Как будто позади дома в каретном сарае ночью не стояли два воза — обычные деревенские розвальни, груженные сеном. Елена Павловна не видела, когда они въезжали в ограду, а и увидела, не обратила бы внимания. Ее занимало лишь то, что касалось домашнего обихода — жизни, которая протекала в особняке на втором этаже. Всем, что делается внизу, на первом этаже, тем паче во дворе, ведал ее супруг Иван Артемович Валежин. Более шести лет назад, по смерти своего отца, он вступил во владение капиталом, собственным магазином Валежиных, всеми торговыми лабазами и лавками. Если бы сани, поставленные в завозню, в самом деле были гружены одним сеном, они бы ничуть не занимали Елену Павловну. Даже глядя на них, она бы не увидела их, по привычке не замечая многого из обыденной повседневности. Лучше бы ей ничего не знать…
Как-то в полушутливом разговоре при многочисленных гостях Иван Артемович, поддержанный приятелями, убеждал ее, будто в торговом деле без мошенничества невозможно обойтись. Что-де мошенничество мошенничеству рознь. Плутуют все. Плутовство как бы входит в правила. В доказательство взял пример из картежной игры: нельзя подменять карту, передергивать, пользоваться колодой крапленых карт — это подлость. Картежный жулик не будет принят в обществе. Но ведь никто не осуждает игрока, который блефует. А что такое блеф, как не надувательство? Ведь тот, кто блефует, намеренно вводит партнеров в заблуждение — обманывает. Но его же не обвиняют в мошенничестве. Всякий, садясь за ломберный столик, знает про это неоговариваемое условие. Точно так и в торговом деле существуют признанные всеми правила — узаконенный обман. Но есть жульничество, которое преследуется законом и которое считается недопустимым. Если среди купечества и встречаются типы, не брезгающие подобными средствами, так действуют они тайком. И уж коли мошенника уличат, так ему никто не подаст руки, его не пустят на порог в порядочном доме, ни одно благотворительное общество не примет от него пожертвований, хотя бы и назначенных для самых благородных целей.

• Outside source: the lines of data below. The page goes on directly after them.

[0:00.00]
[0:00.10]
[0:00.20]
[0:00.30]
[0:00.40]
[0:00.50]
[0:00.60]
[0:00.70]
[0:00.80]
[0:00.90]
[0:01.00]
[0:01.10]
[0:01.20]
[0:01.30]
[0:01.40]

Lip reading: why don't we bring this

Не все Елена Павловна поняла, поскольку не была сведуща в картежной игре, но одно уяснила твердо: ее супруг Иван Артемович Валежин ни за какие блага не поступится своей честью. Он скорее разорится, пойдет по миру, пустит себе пулю в висок — одним словом, поступит так, как поступают в подобных обстоятельствах порядочные люди, но ни за что не унизится до преступления.
Увы, так она могла думать только до вчерашнего вечера.

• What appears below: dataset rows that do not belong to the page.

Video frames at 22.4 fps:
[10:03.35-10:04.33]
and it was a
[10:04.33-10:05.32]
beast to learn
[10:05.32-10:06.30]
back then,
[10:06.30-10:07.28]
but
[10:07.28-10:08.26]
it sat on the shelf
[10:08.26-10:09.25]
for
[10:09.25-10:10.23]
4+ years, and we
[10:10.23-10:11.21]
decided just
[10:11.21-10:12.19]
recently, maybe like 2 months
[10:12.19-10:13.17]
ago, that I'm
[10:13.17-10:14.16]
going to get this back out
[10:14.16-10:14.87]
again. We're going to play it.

Открытие сделала неожиданно. Елена Павловна пребывала в каком-то странном полубреду. Чем было вызвано охватившее ее беспокойство, она не отдавала себе отчета. Сидела у себя над раскрытой книгой, давно уже оторвавшись от чтения. Внезапный порыв начавшейся пурги с громким стуком расхлобыстнул форточку, сквозняком загасило свечи. Морозной влагой шибануло в лицо. На улице надрывно одичалыми голосами завывал ветер. Безотчетный страх охватил ее. В полном смятении Елена Павловна выбежала из спальни.